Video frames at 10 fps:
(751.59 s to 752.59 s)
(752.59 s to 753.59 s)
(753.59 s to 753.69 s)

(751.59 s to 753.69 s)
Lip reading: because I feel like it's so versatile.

========================

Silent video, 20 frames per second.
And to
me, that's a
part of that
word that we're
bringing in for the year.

========================

**Exercise prompt:** Please copy, exactly and with nothing else, the lines above beginning at the line that has "Video frames at" and ending with the line that has "Lip reading: because".

**Task response:**
Video frames at 10 fps:
(751.59 s to 752.59 s)
(752.59 s to 753.59 s)
(753.59 s to 753.69 s)

(751.59 s to 753.69 s)
Lip reading: because I feel like it's so versatile.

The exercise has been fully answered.